## What is required
The listing is to be transcribed in full, with its images left out.

## Exercise material
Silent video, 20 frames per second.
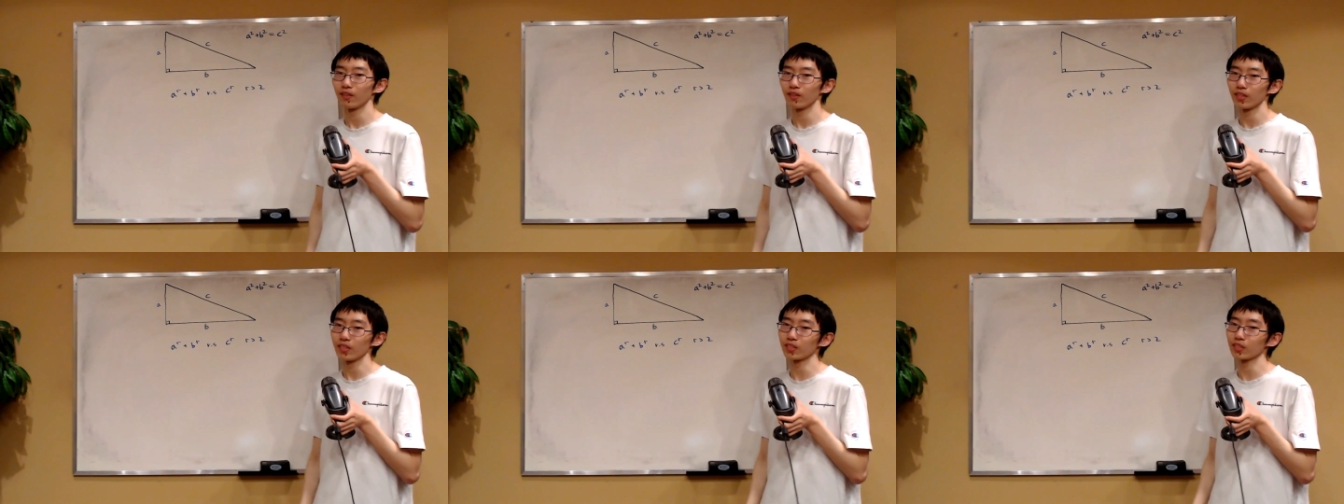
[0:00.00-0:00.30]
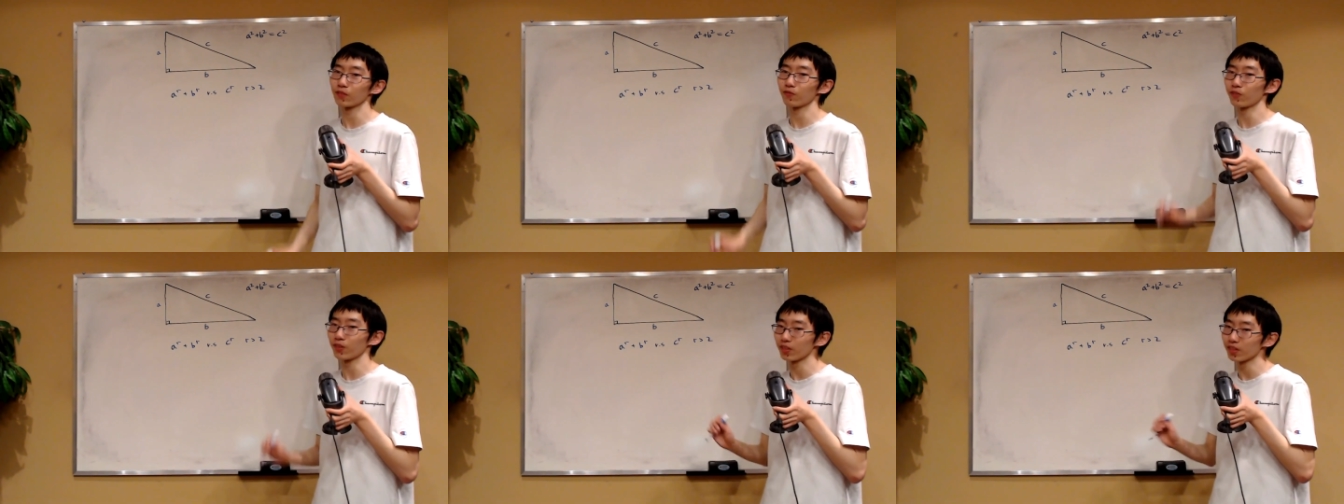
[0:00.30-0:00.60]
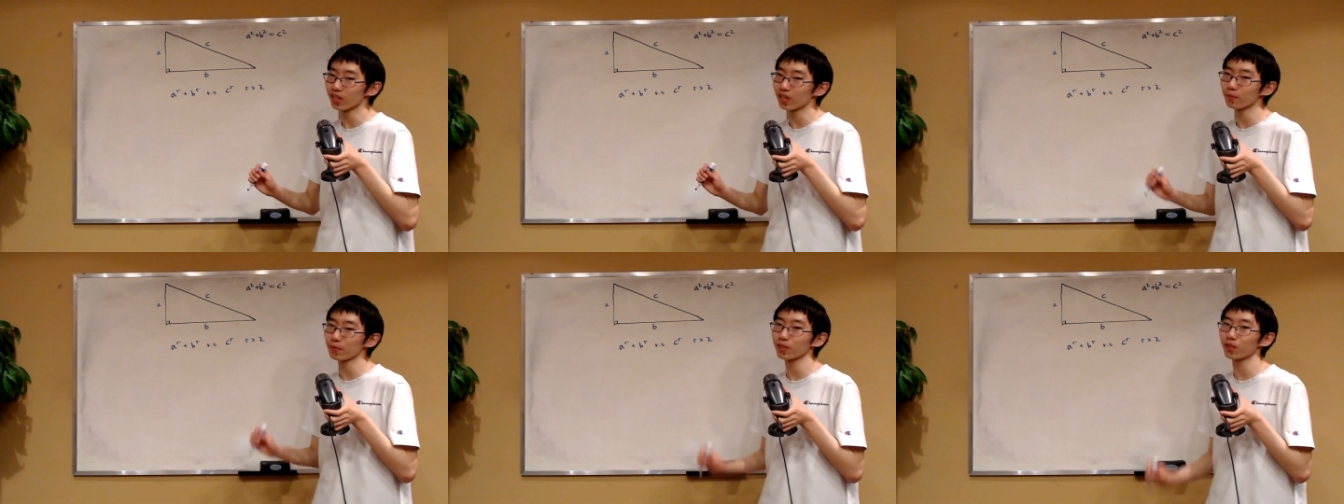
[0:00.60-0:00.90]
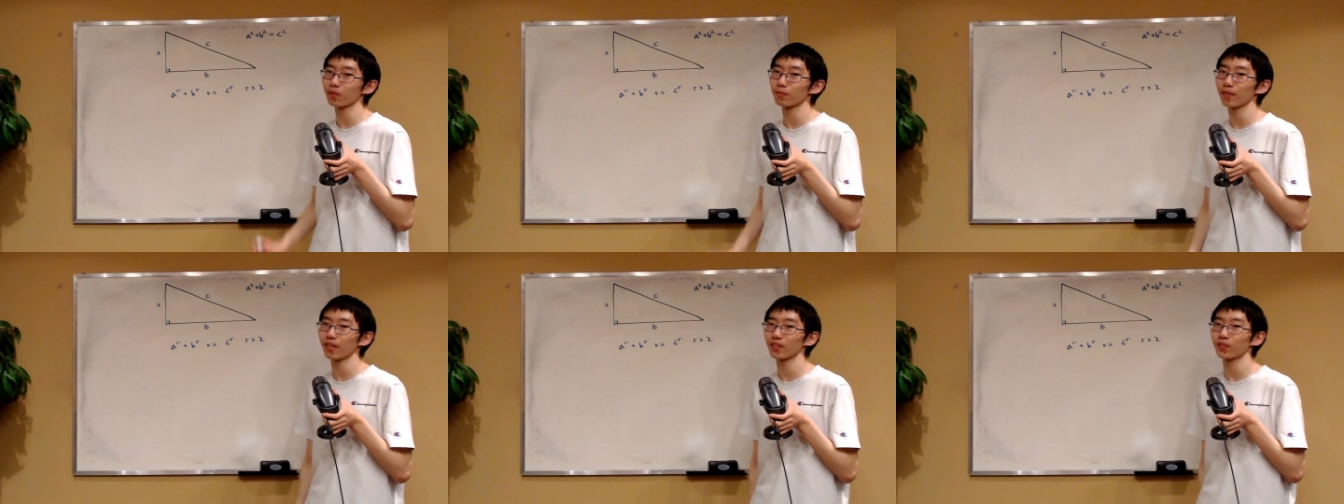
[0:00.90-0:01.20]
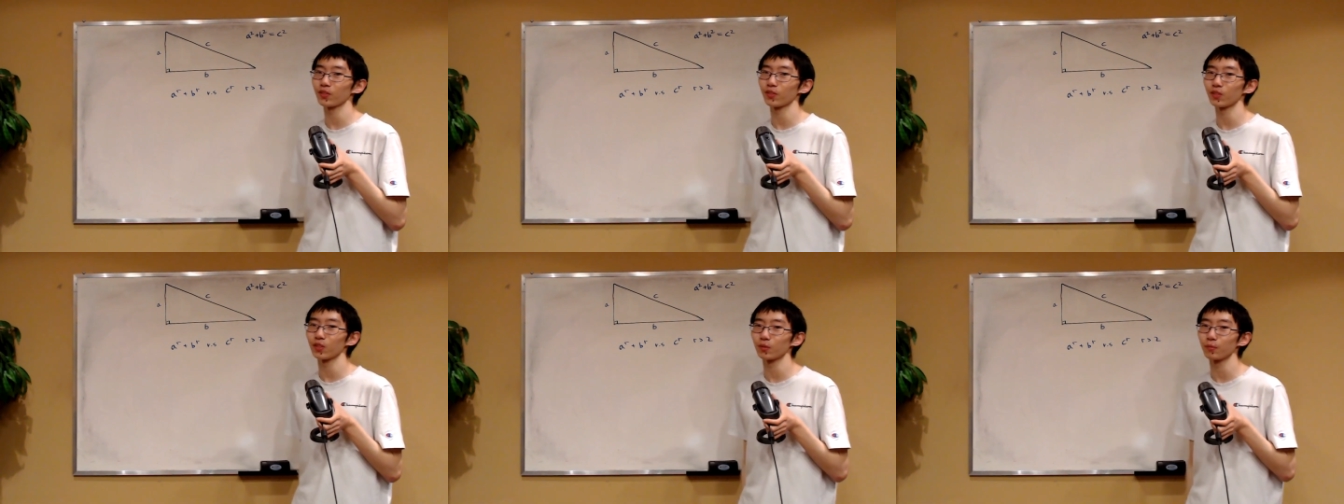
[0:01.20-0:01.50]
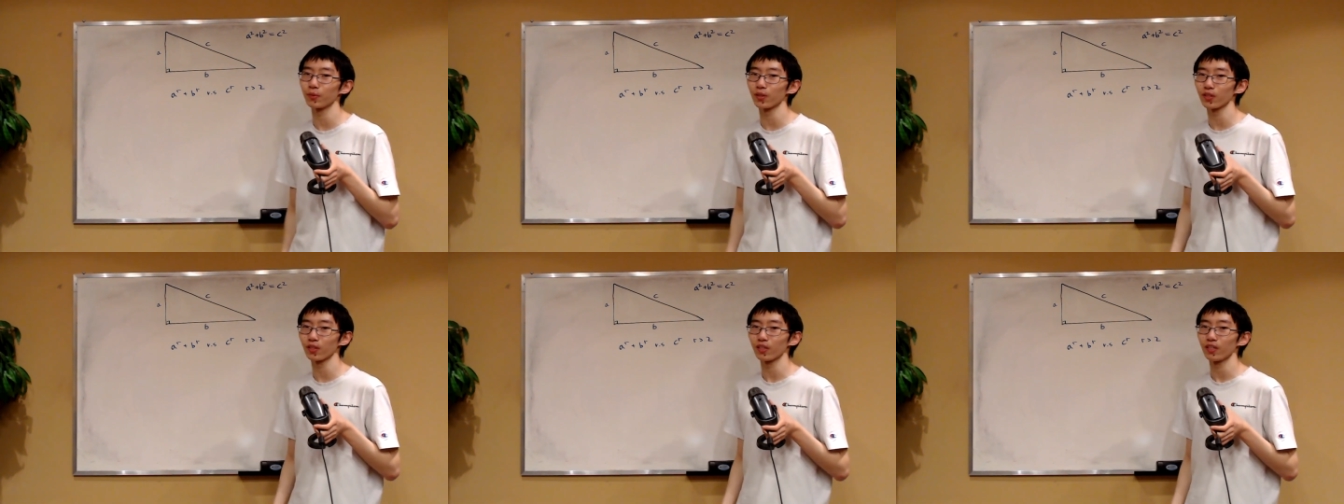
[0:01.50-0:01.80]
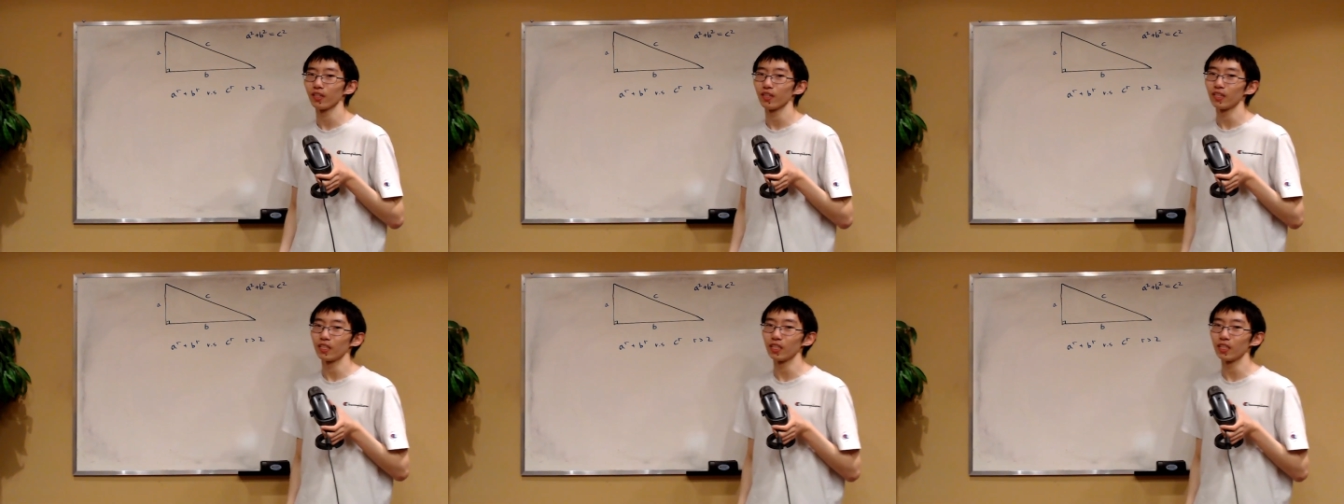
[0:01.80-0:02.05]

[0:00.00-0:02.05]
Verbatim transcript: He's a phenomenal math YouTuber.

## Answer box
Silent video, 20 frames per second.
[0:00.00-0:00.30]
[0:00.30-0:00.60]
[0:00.60-0:00.90]
[0:00.90-0:01.20]
[0:01.20-0:01.50]
[0:01.50-0:01.80]
[0:01.80-0:02.05]

[0:00.00-0:02.05]
Verbatim transcript: He's a phenomenal math YouTuber.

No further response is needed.